The 29,000-square-foot building was originally constructed by a wholesale grocer business, the Hugo & Schmeltzer Co., which previously operated from the Alamo Long Barrack, which the company owned until 1904, Gottbrath said. He is calling the building The Hugo in honor of the first owners.
After it was bought in 1949 by Joseph Thiele Inc., dealers in household appliances and electrical supplies, an addition was constructed on the back of the building.
In 1975, the Lucchese Bootmaker Co. purchased the warehouse for its manufacturing operations, according to local reports. Boot-sizing numbers remain on the upper floor’s beams. Lucchese has since moved production to El Paso.
On the main floor, remnants from the building’s last tenant remain, including the mirror-backed saloon bar advertising a March Madness margarita special, numerous stained-glass windows from an unknown church, ornate ceiling fans on a pulley system and a full-size replica of a red trolley car.
Though the building’s basement is currently a dark and cobwebbed space, it is structurally sound, Gottbrath said, having been built to handle the weight of large machinery. With boarded-up lightwells at street level, Gottbrath sees potential here, as well. “This is actually going to be about 10,000 square feet of leasable space,” he said.
It’s the kind of authentically historic building that, in Austin, developers like him can no longer find, Gottbrath said. They’ve been demolished or already developed.
“I think San Antonio’s architecture is in a period of salvage and preservation, but still progress, and trying to figure out how do you keep on doing cool things like the Pearl,” Gottbrath said.
“It’s one of the last kind of untouched warehouses of that generation,” he added, saying that fact alone makes it a “pretty cool” property.

Its proximity to the high-tech bioscience incubator VelocityTX is what qualifies the building as an investment worth the restoration cost, Gottbrath said.
“We are pretty well aligned with Randy Harig [CEO, Texas Research and Technology Foundation] and his view for what the near East Side of San Antonio is going to look like over the next five or 10 years,” Gottbrath said.

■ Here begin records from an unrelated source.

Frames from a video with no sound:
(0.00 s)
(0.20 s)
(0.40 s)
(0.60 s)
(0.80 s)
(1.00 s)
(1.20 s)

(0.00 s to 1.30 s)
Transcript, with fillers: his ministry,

“We think [the building] has the potential to be part of that transformational story and we wanted to be part of that.”
The foundation that operates VelocityTX at 1305 E. Houston St. has goals for the East Side that transcend its footprint in the former Merchant’s Ice Complex.
In April, the nonprofit purchased the historic G.J. Sutton property and set its sights on establishing a 70-acre innovation district that spans at least 120 acres of the near East Side.

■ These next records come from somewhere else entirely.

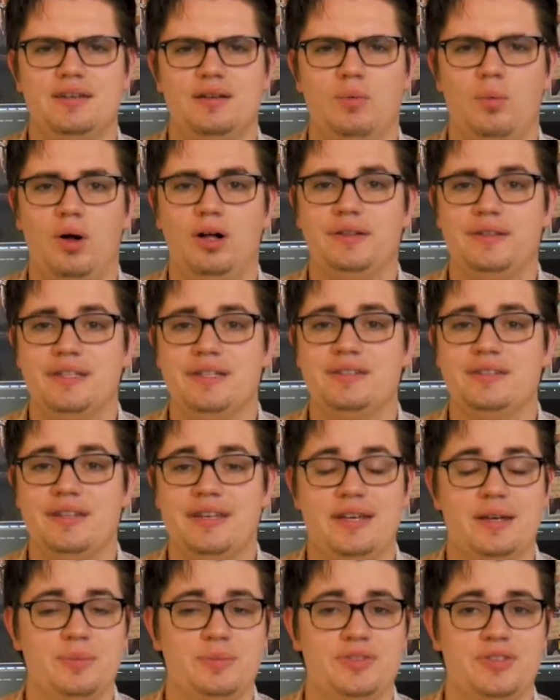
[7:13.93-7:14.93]
Walt Disney
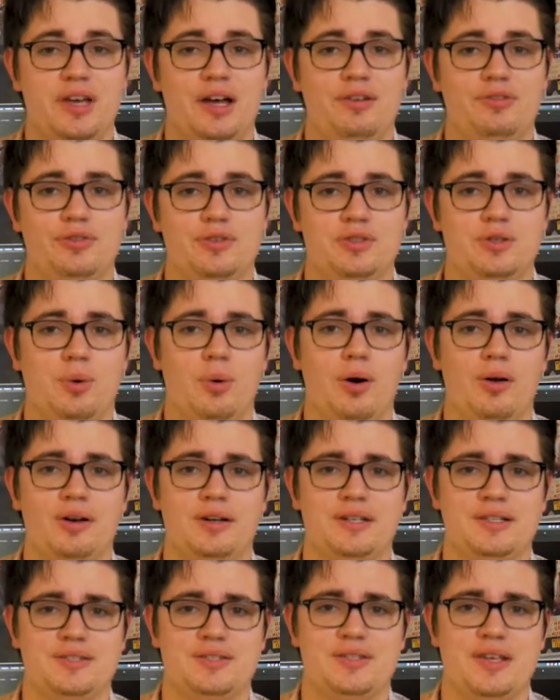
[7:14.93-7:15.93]
himself is quoted
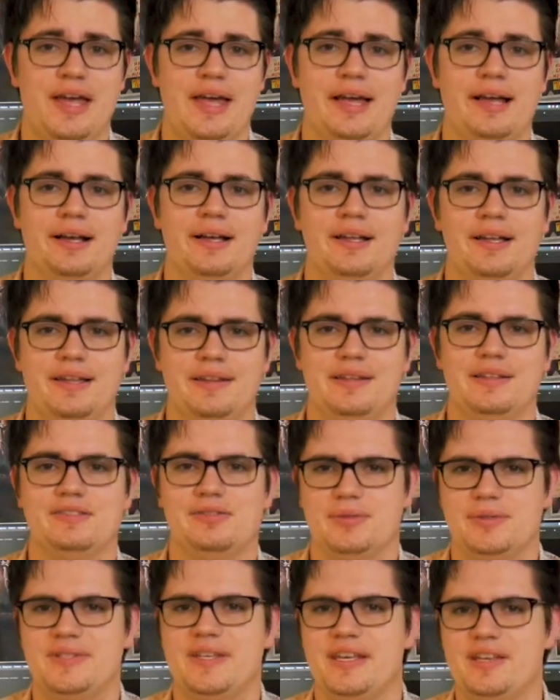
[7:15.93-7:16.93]
as saying this
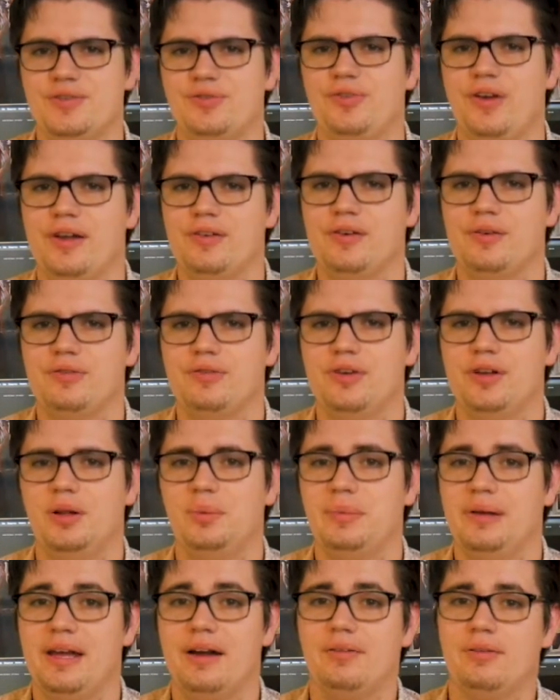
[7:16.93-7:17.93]
was his favorite
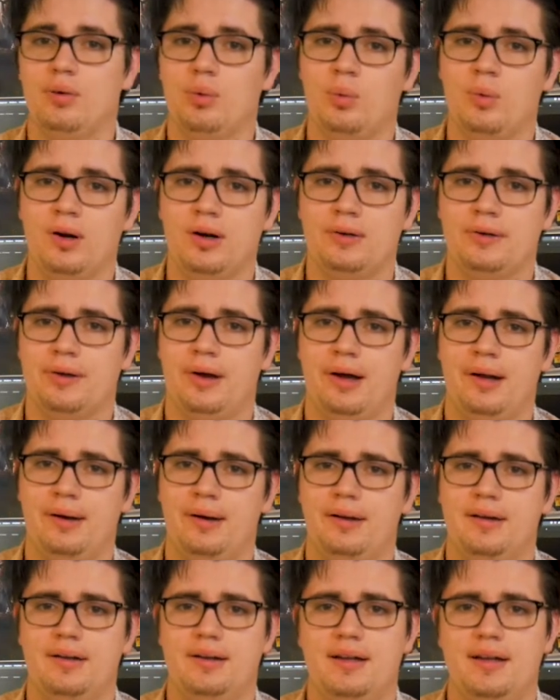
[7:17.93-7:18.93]
film he ever worked on.
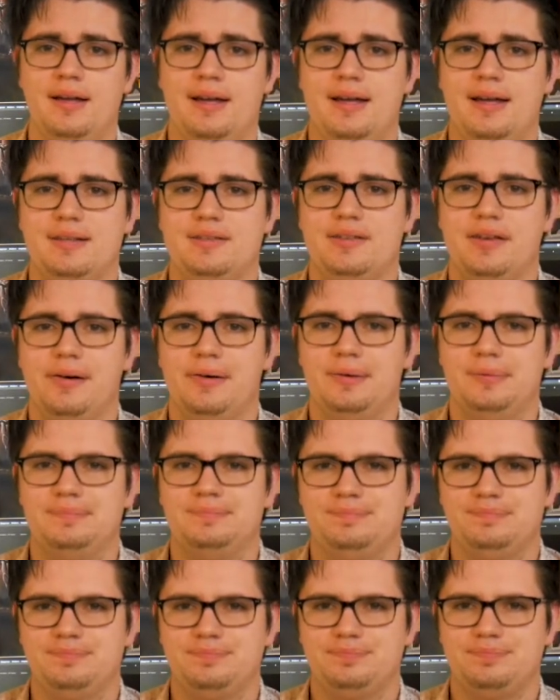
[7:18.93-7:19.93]
So
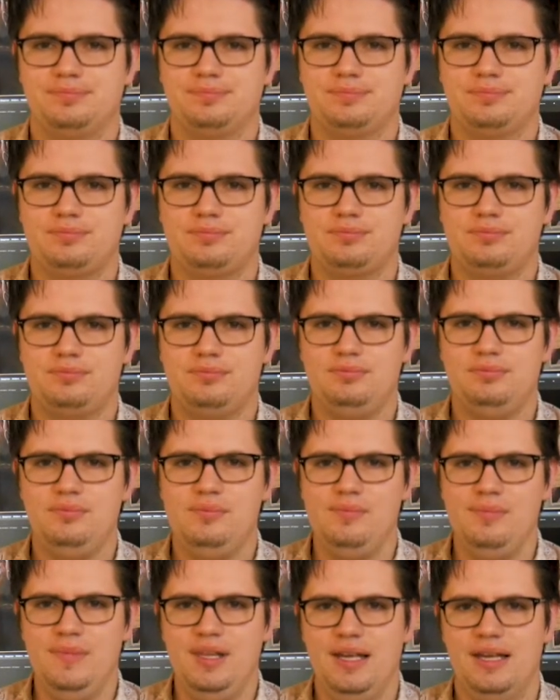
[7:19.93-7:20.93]

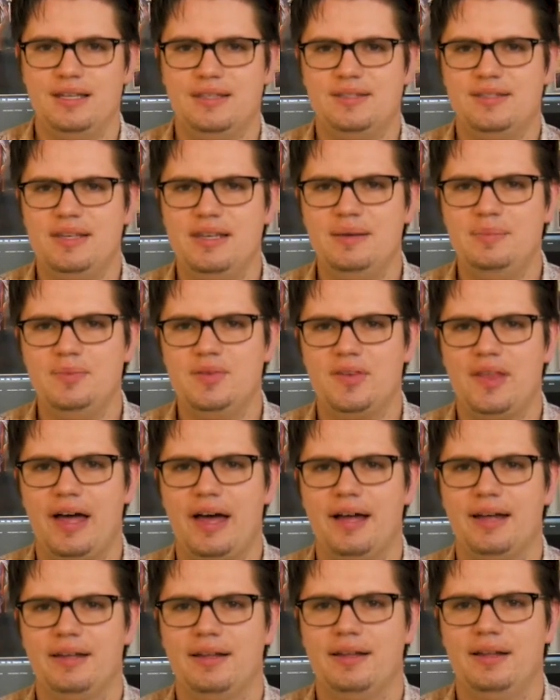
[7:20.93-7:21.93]
it seems
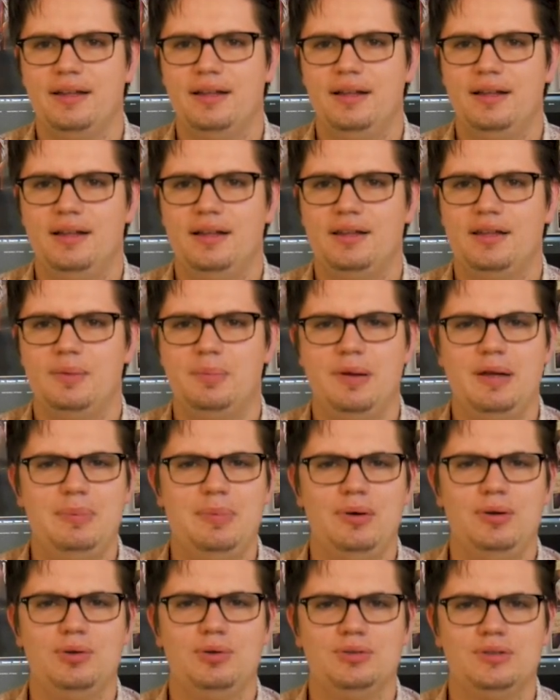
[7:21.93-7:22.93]
that the
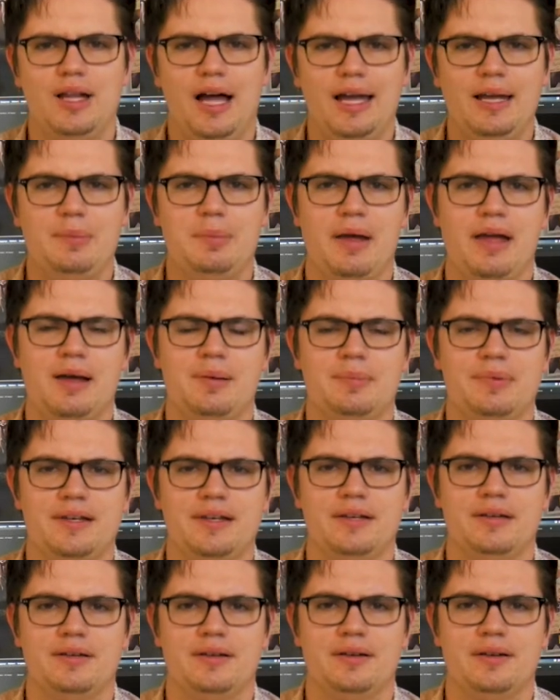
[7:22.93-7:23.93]
people who like
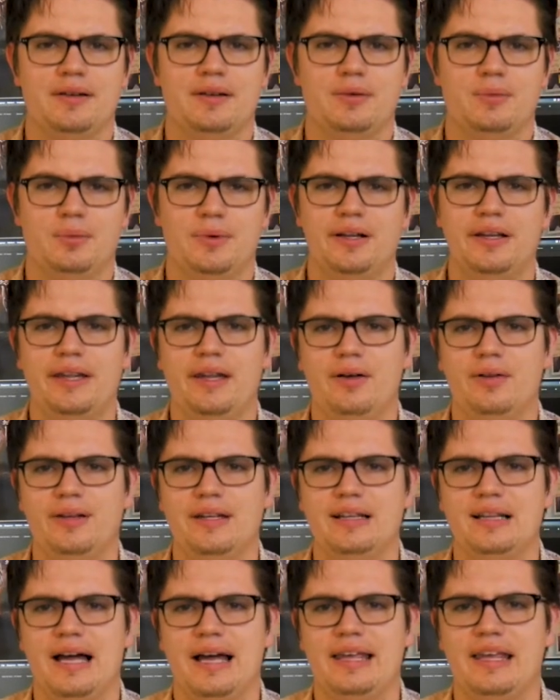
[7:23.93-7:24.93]
Bambi really
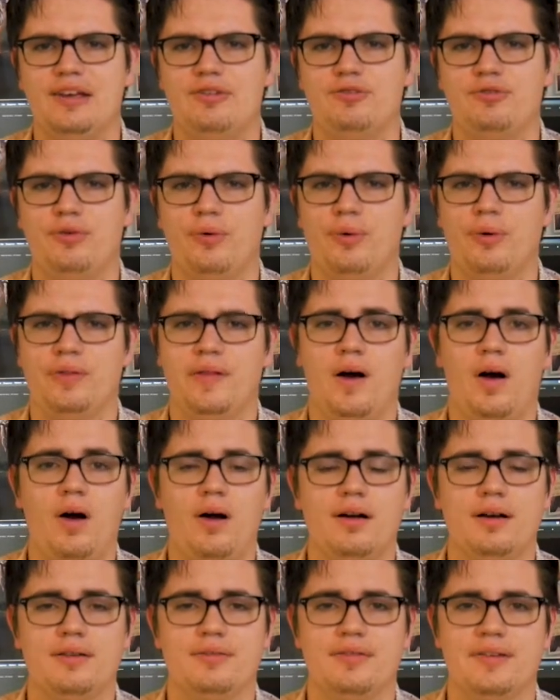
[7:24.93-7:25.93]
only like it for the
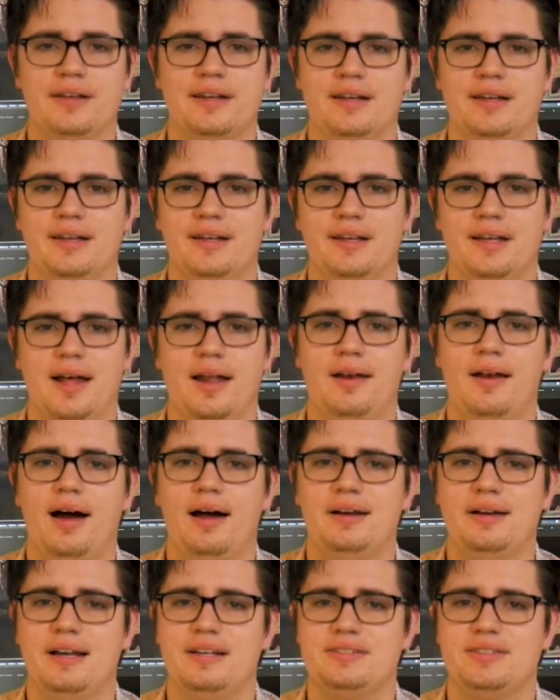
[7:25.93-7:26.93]
art of it and
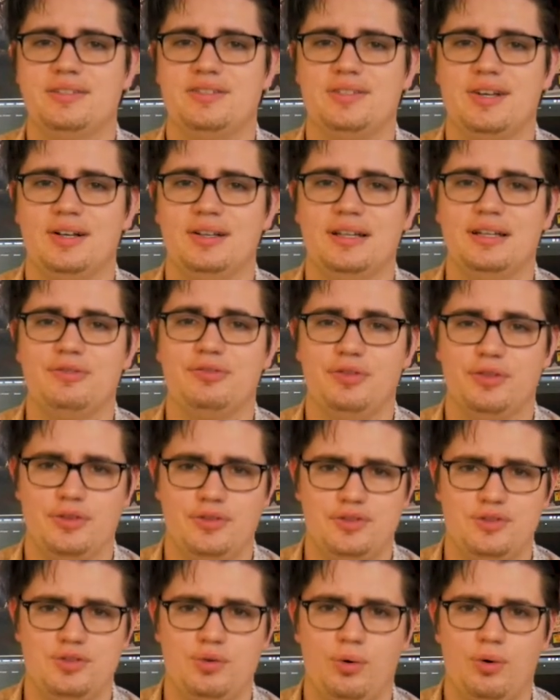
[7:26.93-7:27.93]
not necessarily for the
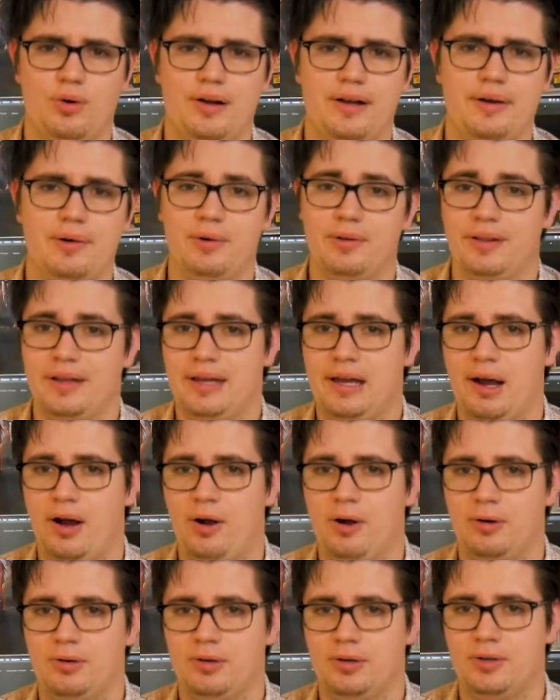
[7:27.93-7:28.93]
story or the
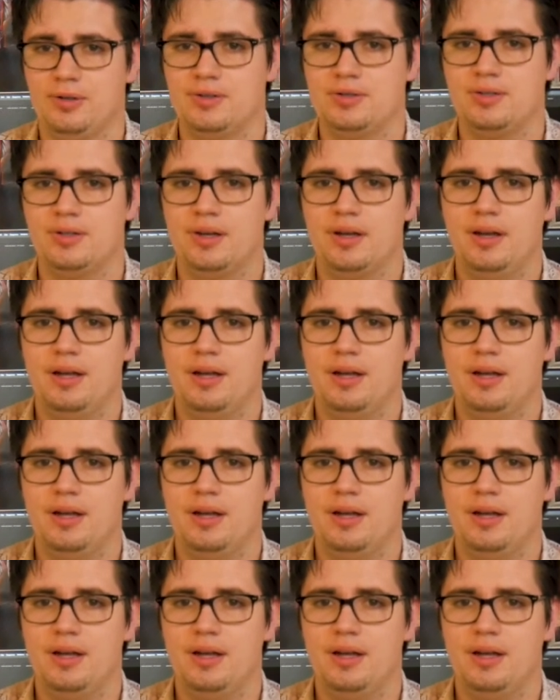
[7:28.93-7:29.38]
characters,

Rene Dominguez, president and chief operating officer of the Texas Research and Technology Foundation, said that plan is in full swing.

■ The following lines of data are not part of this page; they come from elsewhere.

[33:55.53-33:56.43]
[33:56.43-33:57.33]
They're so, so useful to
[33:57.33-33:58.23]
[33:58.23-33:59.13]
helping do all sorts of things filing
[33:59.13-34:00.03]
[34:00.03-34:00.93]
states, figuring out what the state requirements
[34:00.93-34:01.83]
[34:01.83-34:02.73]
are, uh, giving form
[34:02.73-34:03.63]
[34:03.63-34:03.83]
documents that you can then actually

“Since inception, our strategy has always been to direct and redevelop the properties that we own … and then create momentum around us with like-minded developers that believe in the vision of the innovation district and its potential in terms of economic outcomes,” Dominguez said.
Gottbrath is one of those developers who has embraced the vision, he said.
By next fall, the 4-acre VelocityTX campus will be fully redeveloped and could be fully leased. Master planning for the Sutton property is underway.
As for The Hugo, Gottbrath did not provide a timeline.
In the meantime, his company is in the final stages of renovating another Eastside property, the former Handy Andy headquarters and distribution center at 215 Coca Cola Place near the AT&T Center and Freeman Coliseum.
The Andy, as it’s now known, is being converted into industrial-style, live-work lofts with the residential units completed later this year. But Gottbrath also is working on turning a cavernous industrial space on the site into a small grocery store as a much-needed amenity for the community.